The start-https command creates a webserver and an HTTPS proxy that:

  • Runs on port 8443 (HTTPS server)
  • Forwards general traffic to port 8012 (React development server)
  • Forwards /service2 requests to port 8013 (signaling server for WebRTC and inverse kinematics)

3. Run Deploy Script and Select Policy

./firmware/scripts/deploy.sh --gstreamer --command-source udp

Visit kbot_vr_teleop to see which policy to run. Expect policies to be updated.

4. Setup Headset

  • Navigate to https://YOUR_COMPUTER_IP:8443 in the Quest browser. You will probably need to click 'Advanced' and 'Continue' since your certificate will not be trusted. There is no way to add trusted certificates to the Quest.
  • Enter the robot's IP address in the web page. This gets sent to the signaling server and tells it how to find the robot.
  • Press Connect
  • Press X on the left controller to start sending commands.

Questions

Why have the signaling server?

First, inverse kinematics don't run fast enough when also running GStreamer on the Raspberry Pi due to the fact that it is using software encoding with high CPU usage. The signaling server allows us to offload those calculations from the robot.

Secondly, a signaling server is required in order for WebRTC video streaming to work reliably in different network environments. Some networks may not allow the robot or headset to accept inbound connection requests, so having a signaling server in the middle allows both sides to open their own outbound connections. In order to simplify the process for demos, the current signaling server opens connections with the robot. To change it to a true signaling server, move the WebSocket server from gstreamer.py on the robot to signaling.py.

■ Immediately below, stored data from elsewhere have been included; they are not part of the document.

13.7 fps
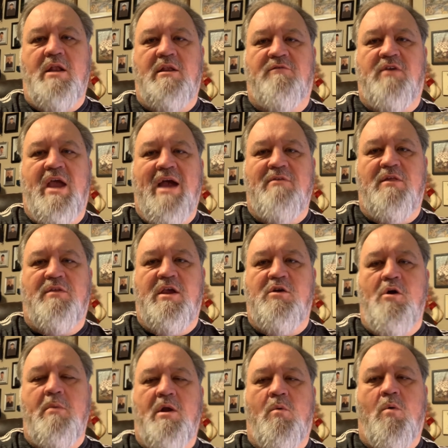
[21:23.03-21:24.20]
And if you have anything you
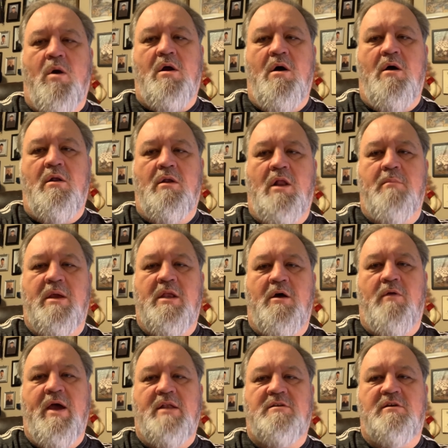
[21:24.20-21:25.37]
want me to work on, let me know
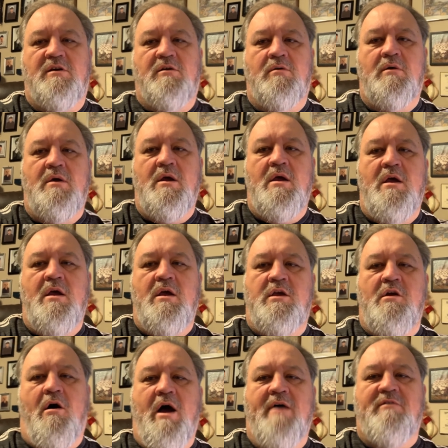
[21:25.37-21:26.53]
that too.
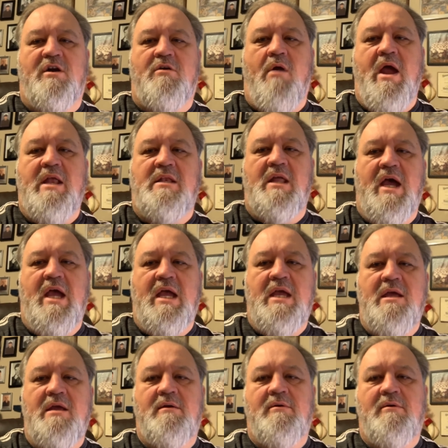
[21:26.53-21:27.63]
Y'all have a great day.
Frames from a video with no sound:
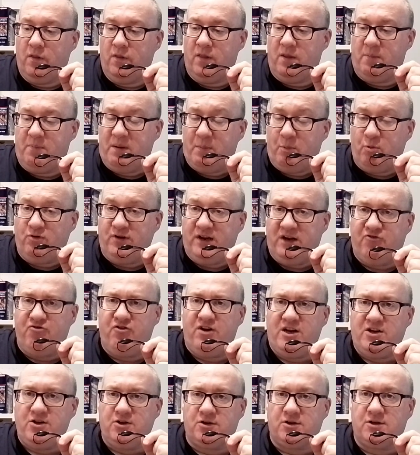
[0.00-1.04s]
that people need
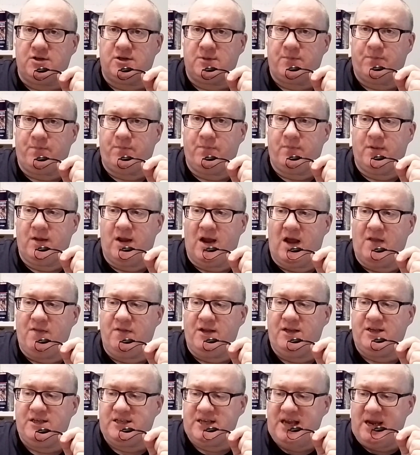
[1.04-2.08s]
Rangers in
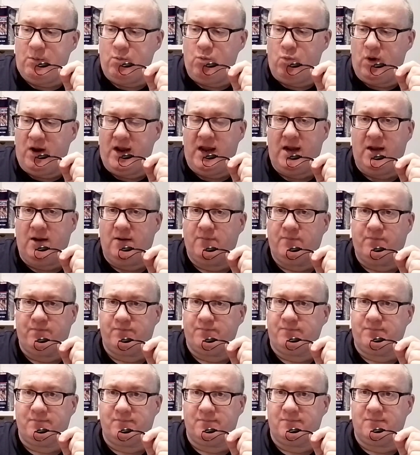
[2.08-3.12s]
the same way
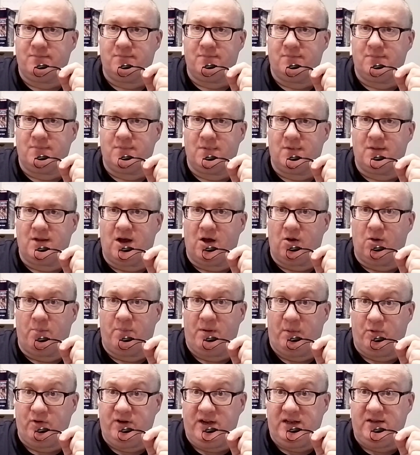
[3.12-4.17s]
that
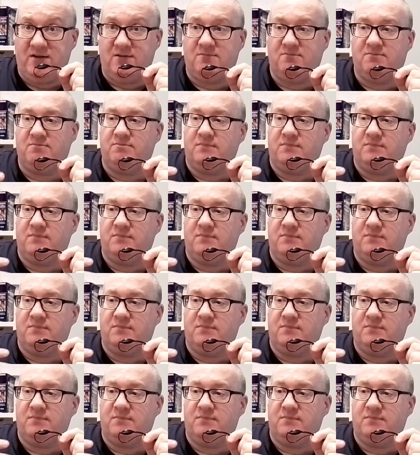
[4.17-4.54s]
people need,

If you are interested in a TURN relay server, visit our GStreamer repo for instructions on how to setup Coturn.

Why have the HTTPS proxy?

Quest Headsets will not allow unsecured HTTP or WS connections. Not needed for production.

Does the headset receive anything besides the video?

The web app receives the results of the inverse kinematics in order to update the robot's URDF (this will probably be removed once stereo vision is improved). It also receives the calculated distance between the user's real position and the solution of the IK, allowing the user to monitor how well their movement is being followed.

Can I run the web server and signaling server on different computers?

Yes, just update the URL in App.tsx or create a text input for it:

const [url, setUrl] = useState(`wss://${window.location.hostname}${portString}/service2`)

Which headsets does this work with?

Our teleop stack has been used successfully with Quest Pro, Quest 2, and Quest 3.